• [Task prompt] Below, some lines carry pictures; leave those pictures out and retype exactly the lines from the one with "[00:13:04.38]" through the one with "[00:13:06.45]".

• [Provided data]
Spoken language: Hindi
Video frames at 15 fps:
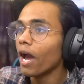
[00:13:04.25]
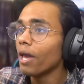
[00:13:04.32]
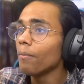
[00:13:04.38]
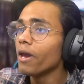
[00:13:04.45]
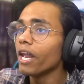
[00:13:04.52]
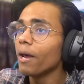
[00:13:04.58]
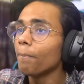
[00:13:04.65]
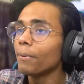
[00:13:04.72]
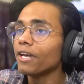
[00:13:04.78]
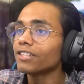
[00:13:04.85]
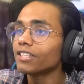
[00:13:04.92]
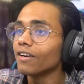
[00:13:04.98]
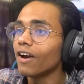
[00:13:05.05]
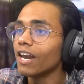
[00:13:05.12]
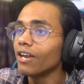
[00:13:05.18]
भाई हाँ। मेरे
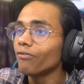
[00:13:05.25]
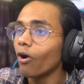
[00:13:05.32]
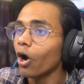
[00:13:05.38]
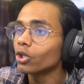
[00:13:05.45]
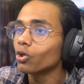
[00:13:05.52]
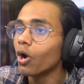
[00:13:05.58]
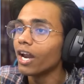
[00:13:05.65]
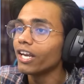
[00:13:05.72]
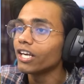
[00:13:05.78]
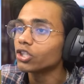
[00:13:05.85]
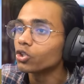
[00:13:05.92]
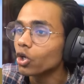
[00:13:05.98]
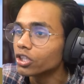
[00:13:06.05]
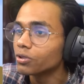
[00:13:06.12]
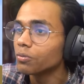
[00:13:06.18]
पीछे वाली फौज को आने की
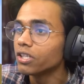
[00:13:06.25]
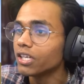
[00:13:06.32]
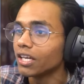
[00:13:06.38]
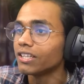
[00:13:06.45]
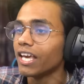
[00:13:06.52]
जरूरत भी नहीं है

• [Answer]
[00:13:04.38]
[00:13:04.45]
[00:13:04.52]
[00:13:04.58]
[00:13:04.65]
[00:13:04.72]
[00:13:04.78]
[00:13:04.85]
[00:13:04.92]
[00:13:04.98]
[00:13:05.05]
[00:13:05.12]
[00:13:05.18]
भाई हाँ। मेरे
[00:13:05.25]
[00:13:05.32]
[00:13:05.38]
[00:13:05.45]
[00:13:05.52]
[00:13:05.58]
[00:13:05.65]
[00:13:05.72]
[00:13:05.78]
[00:13:05.85]
[00:13:05.92]
[00:13:05.98]
[00:13:06.05]
[00:13:06.12]
[00:13:06.18]
पीछे वाली फौज को आने की
[00:13:06.25]
[00:13:06.32]
[00:13:06.38]
[00:13:06.45]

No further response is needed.